▶ _Data provided_
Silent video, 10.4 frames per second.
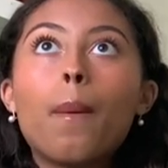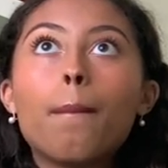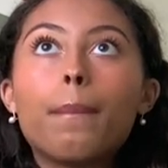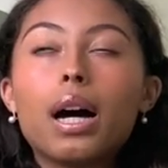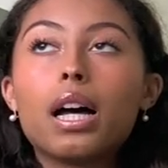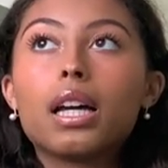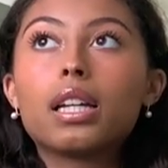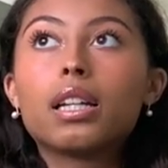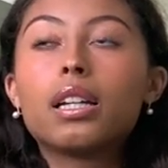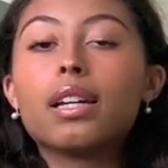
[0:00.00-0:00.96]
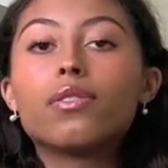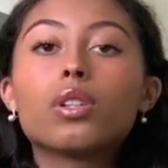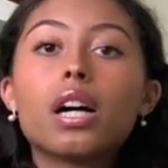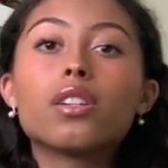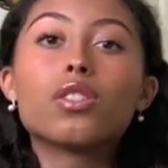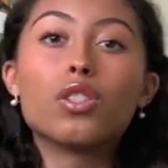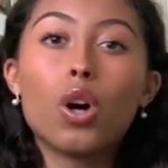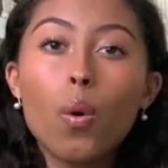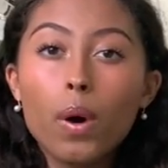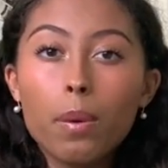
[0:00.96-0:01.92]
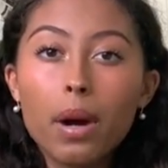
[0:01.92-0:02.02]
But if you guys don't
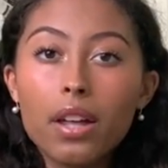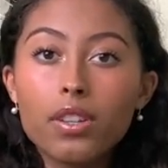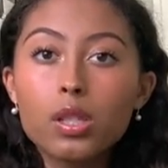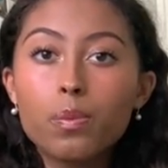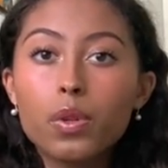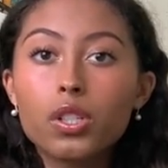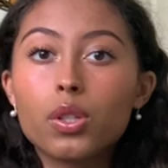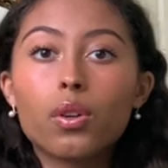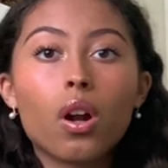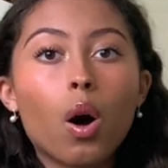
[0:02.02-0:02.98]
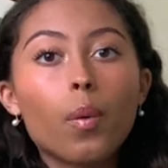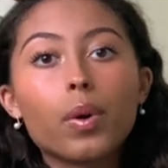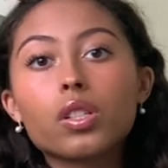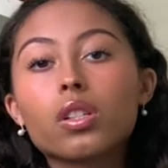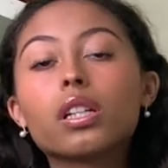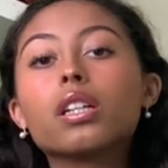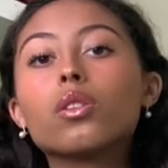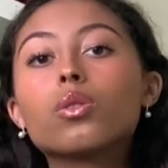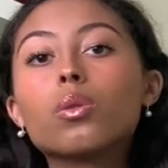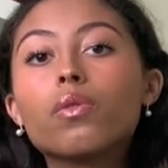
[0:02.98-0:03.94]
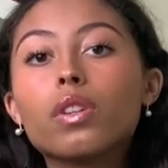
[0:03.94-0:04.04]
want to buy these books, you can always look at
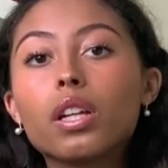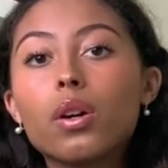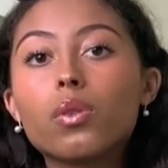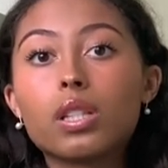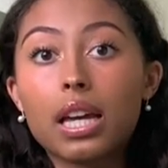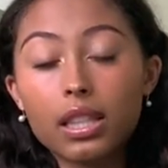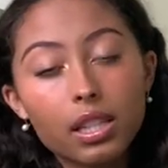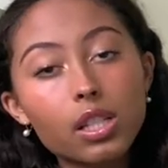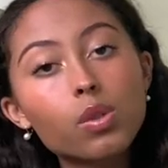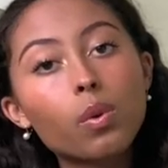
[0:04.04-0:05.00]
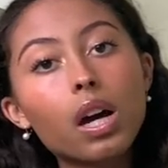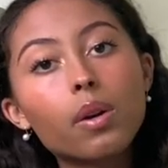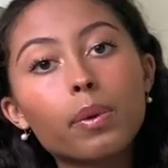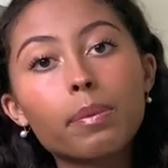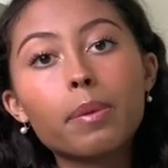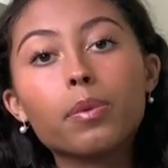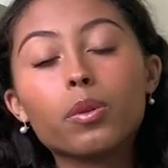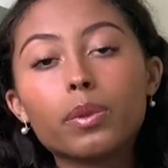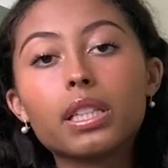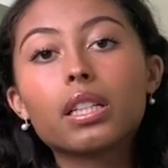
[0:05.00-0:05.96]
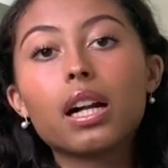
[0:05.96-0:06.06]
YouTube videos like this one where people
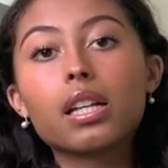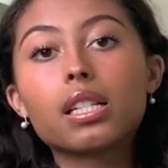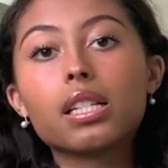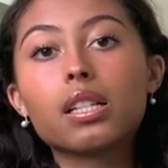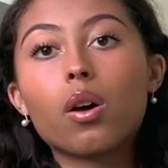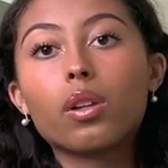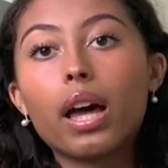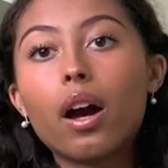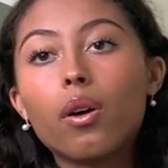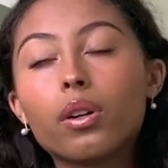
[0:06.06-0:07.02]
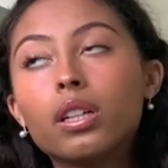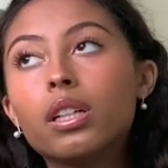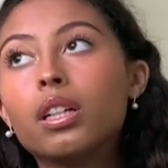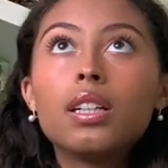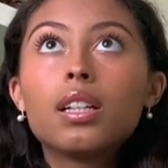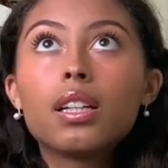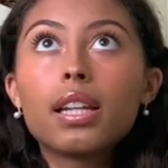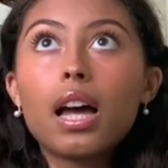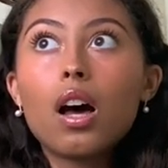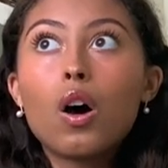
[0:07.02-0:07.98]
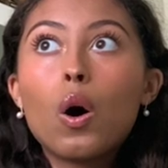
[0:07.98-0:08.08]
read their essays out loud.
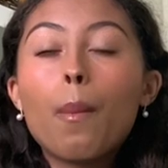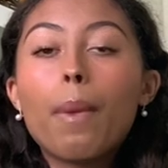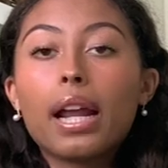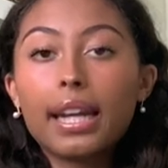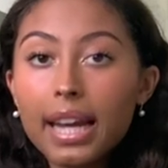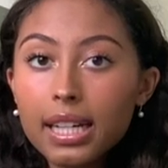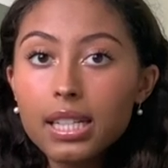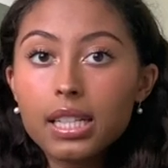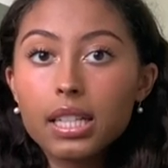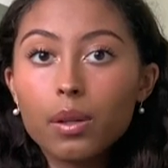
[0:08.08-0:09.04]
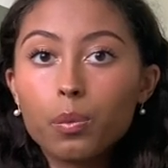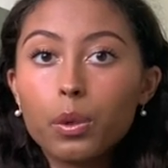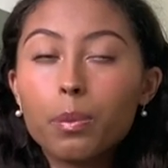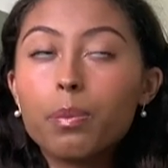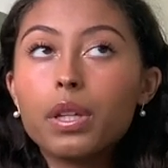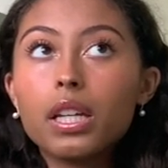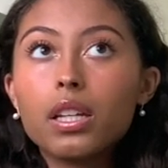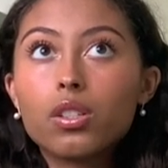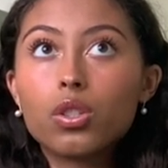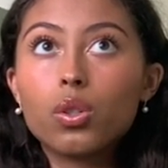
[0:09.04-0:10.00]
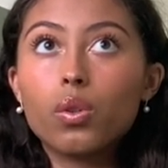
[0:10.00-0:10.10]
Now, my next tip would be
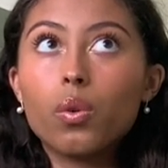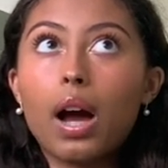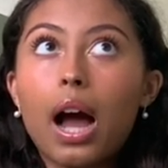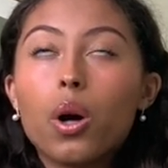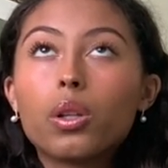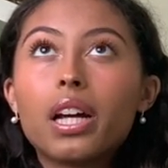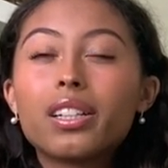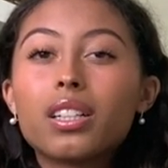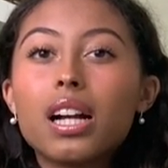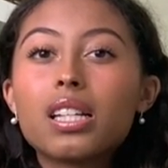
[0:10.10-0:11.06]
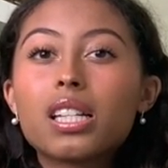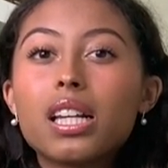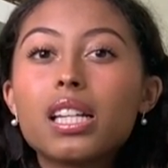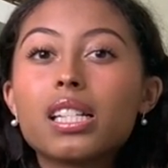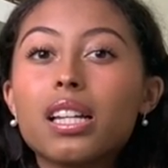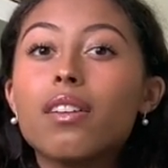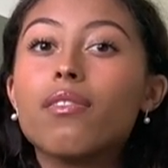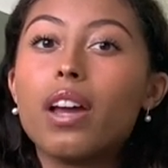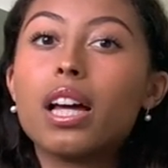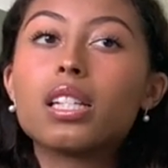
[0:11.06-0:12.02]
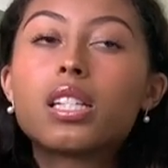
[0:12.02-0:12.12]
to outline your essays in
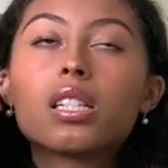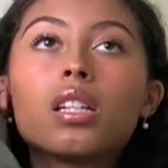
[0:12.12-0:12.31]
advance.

* * *

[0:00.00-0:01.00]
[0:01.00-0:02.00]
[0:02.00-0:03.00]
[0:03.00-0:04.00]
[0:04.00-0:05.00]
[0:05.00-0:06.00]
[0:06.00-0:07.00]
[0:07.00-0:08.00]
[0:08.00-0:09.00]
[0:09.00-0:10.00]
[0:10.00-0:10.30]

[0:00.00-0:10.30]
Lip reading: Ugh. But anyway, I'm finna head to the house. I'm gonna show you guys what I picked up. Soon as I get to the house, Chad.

▶ _Task goal_
Copy needed, without pictures: the lines of the listing above from the line containing "Silent video, 10.4 frames per second." up to and including the line containing "[0:05.00-0:05.96]", set down exactly.

▶ _Response area_
Silent video, 10.4 frames per second.
[0:00.00-0:00.96]
[0:00.96-0:01.92]
[0:01.92-0:02.02]
But if you guys don't
[0:02.02-0:02.98]
[0:02.98-0:03.94]
[0:03.94-0:04.04]
want to buy these books, you can always look at
[0:04.04-0:05.00]
[0:05.00-0:05.96]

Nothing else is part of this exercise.